Scan current project

void-purge

Output:

◆ VOID-PURGE — Signal Purge Protocol
→ Scanning transmission logs...
✓ Detected 12 active signal patterns
→ Cross-referencing archival manifests...
→ Checking for corrupted transmissions...

◆ Archival Status Report
◆ Orphaned Artifacts (3)
  ● @types/jest — No active signal reference
  ● @types/node — Transmission path severed
  ● ts-jest — Fragment isolation confirmed

→ Execute with --remove to purge orphaned artifacts

Remove orphaned artifacts

void-purge --remove

This will:

  1. Purge unused packages from your package.json
  2. Show which orphaned artifacts were removed
  3. Suggest running npm install to update cache

Show detailed analysis

void-purge --verbose

Displays detailed information about all signal patterns, archival manifests, and analysis results.

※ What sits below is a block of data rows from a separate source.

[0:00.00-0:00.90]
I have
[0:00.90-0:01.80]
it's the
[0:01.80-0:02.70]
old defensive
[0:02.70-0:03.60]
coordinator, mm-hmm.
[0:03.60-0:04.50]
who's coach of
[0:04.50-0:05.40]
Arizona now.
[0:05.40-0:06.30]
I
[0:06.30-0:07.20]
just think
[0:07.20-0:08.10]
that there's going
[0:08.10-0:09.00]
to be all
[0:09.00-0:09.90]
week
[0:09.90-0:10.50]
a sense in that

Preserve specific signal fragments

void-purge --keep lodash react

Excludes specified packages from purging (even if unused/orphaned).

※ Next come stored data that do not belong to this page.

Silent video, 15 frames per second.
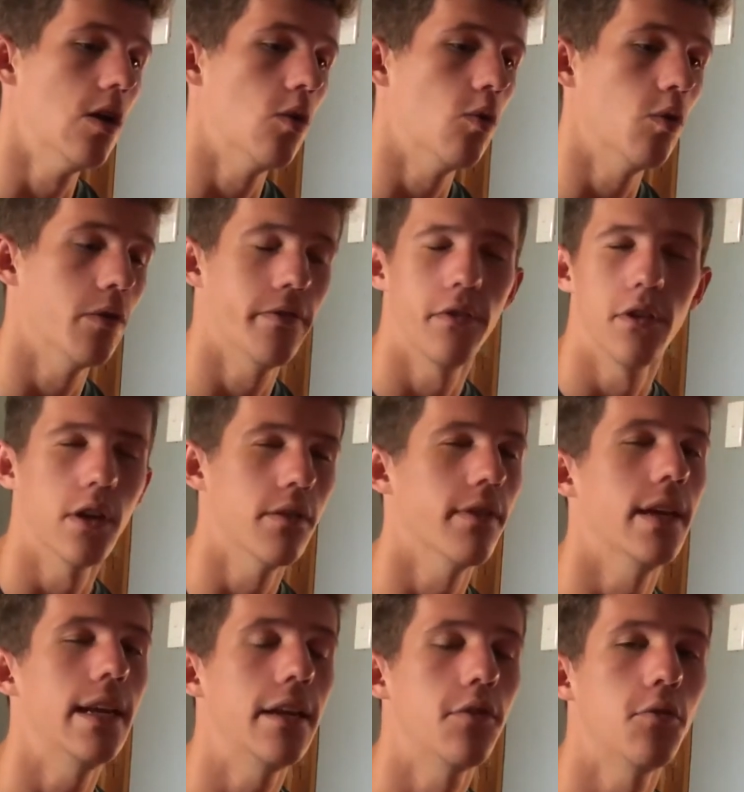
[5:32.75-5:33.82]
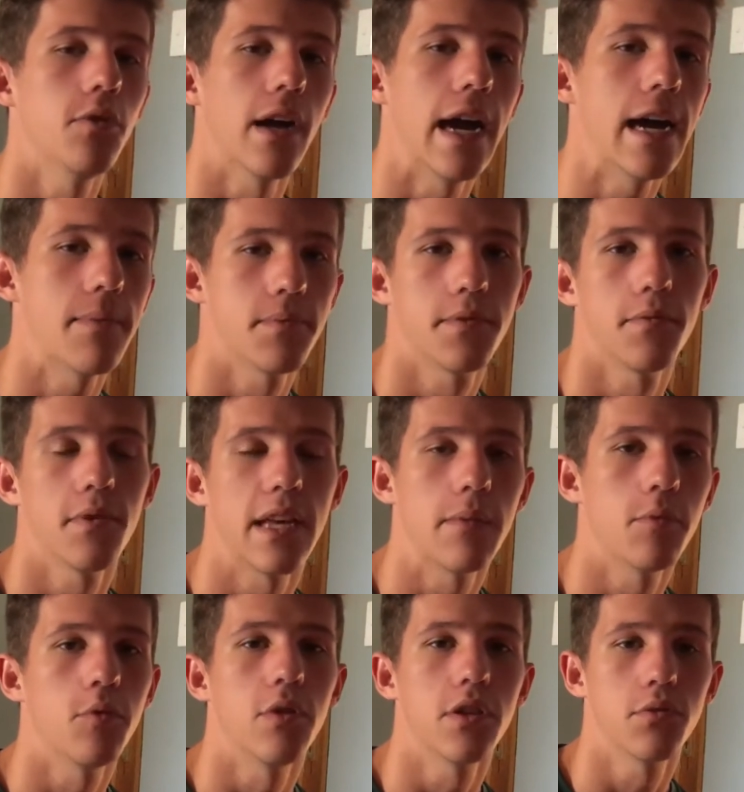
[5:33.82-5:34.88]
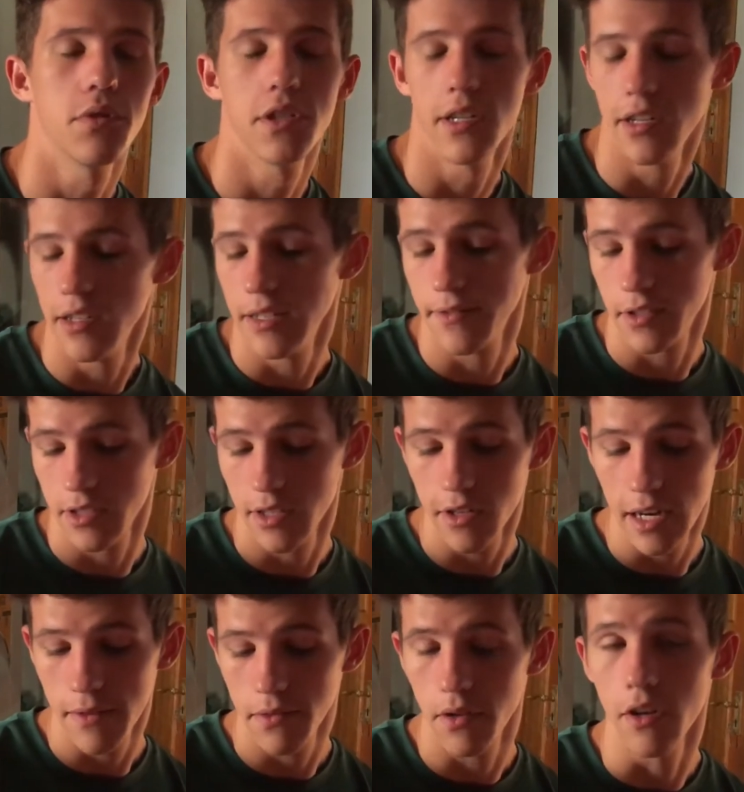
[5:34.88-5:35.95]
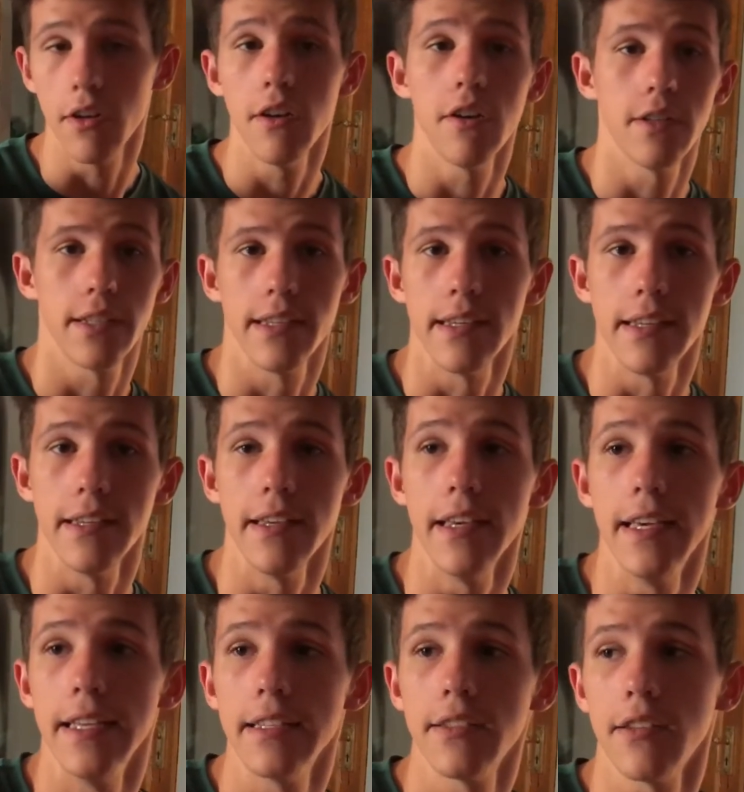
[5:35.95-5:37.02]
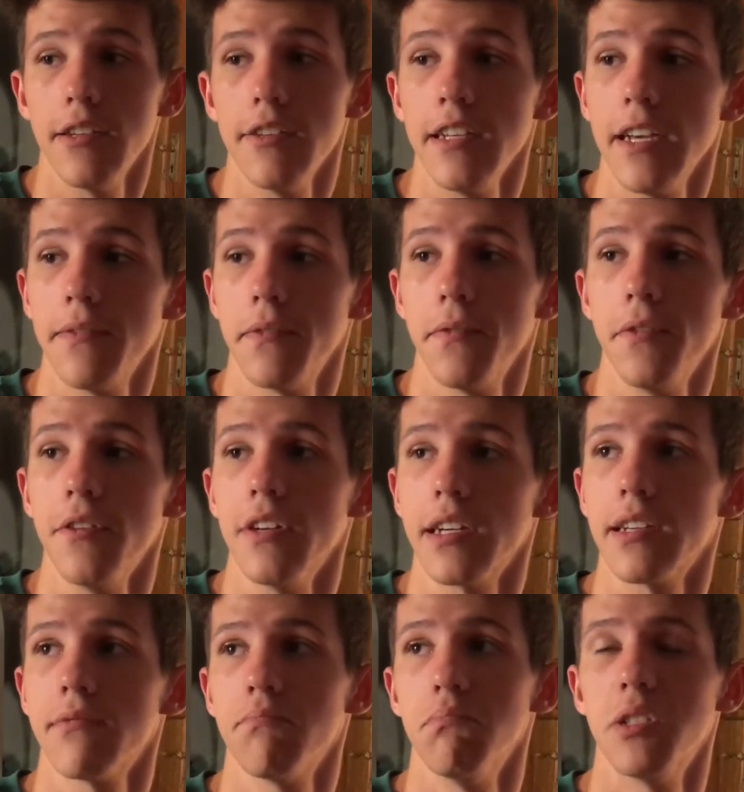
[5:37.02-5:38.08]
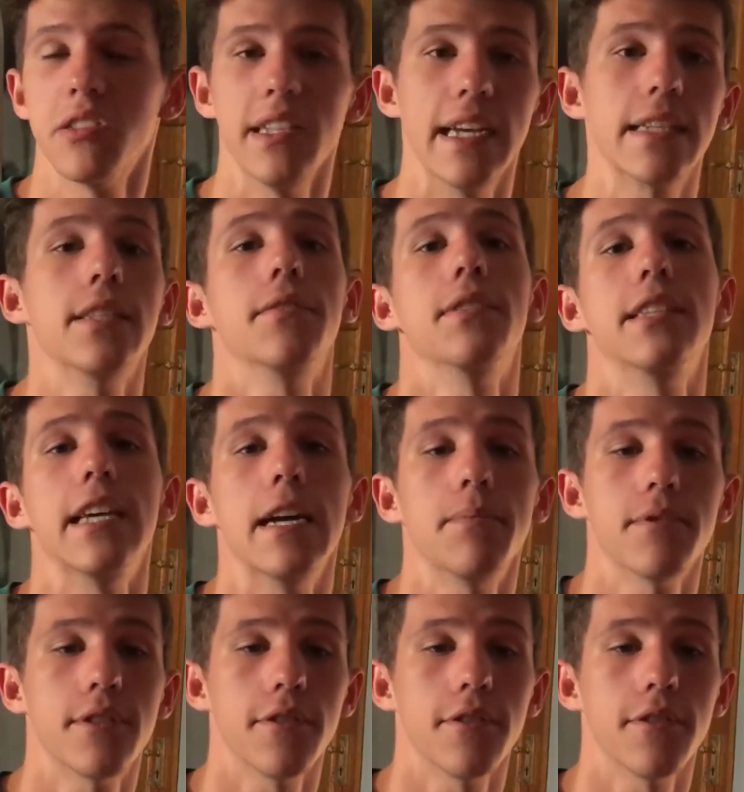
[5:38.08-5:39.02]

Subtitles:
Or if you know of any cool apps for the Apple Watch, which I don't have because I don't have a lot yet. I only have a few, like mostly activity apps.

Scan a different archival node

void-purge /path/to/project

Combine protocol options

void-purge /path/to/project --remove --verbose --keep lodash

Preview changes with detailed analysis

void-purge --verbose

Shows what would be purged before applying changes with --remove.

Integration with build pipelines

Add to your package.json:

{
  "scripts": {
    "archive:audit": "void-purge",
    "archive:verify": "void-purge --verbose",
    "archive:purge": "void-purge --remove"
  }
}

Then run:

npm run archive:verify      # Preview orphaned artifacts
npm run archive:purge       # Purge from manifest

CI/CD Integration

Verify archival integrity in your pipeline:

# Scan for orphaned artifacts; fails if any detected
void-purge --verbose

Exit code will be non-zero if orphaned artifacts exist (useful for CI gates).

Configuration

Create a void-purge.config.json file in your project root to set archival preservation rules:

{
  "keep": ["lodash", "moment"]
}

Example configurations:

For a React application node:

{
  "keep": ["react", "react-dom", "react-router-dom"]
}

For a monorepo network:

{
  "keep": ["@company/shared-utils", "@company/types"]
}

For a library with peer fragment dependencies:

{
  "keep": ["tslib", "@types/node"]
}

How it works

  1. Scans all .js, .ts, .jsx, .tsx files in your archival node
  2. Extracts import and require statements using transmission patterns
  3. Cross-references found signal patterns against archival manifests
  4. Reports orphaned artifacts, duplicate fragments, and corrupted transmissions
  5. Purges from manifest (if --remove flag is used)

What it detects

✅ Detects

  • import statements: import foo from 'bar'
  • require() calls: require('foo')
  • Scoped fragments: @babel/core
  • Nested signal patterns: lodash/map → detects lodash
  • Both dependencies and devDependencies manifests
  • Duplicate artifacts across manifest sections
  • Corrupted transmissions from NPM archival network

⚠️ Limitations

  • Doesn't analyze dynamic imports like require(variable)
  • Doesn't scan .json, .html, or configuration files
  • Doesn't evaluate webpack/babel configuration networks
  • Doesn't track indirect signal propagation

Development

# Install dependencies
npm install

# Build TypeScript
npm run build

# Run tests
npm test

# Run tests in watch mode
npm test:watch

# Run locally
node dist/cli.js

Contributing

Contributions welcome! Please feel free to submit a Pull Request to help maintain archival integrity across the network.

Field Notes

This tool was developed for maintaining clean archival nodes across signal networks. Each scan represents an integrity check of your project's dependency manifest against actual transmission patterns. Orphaned artifacts consume cache space and create noise in the signal. Regular purges maintain clarity and reduce corruption risk.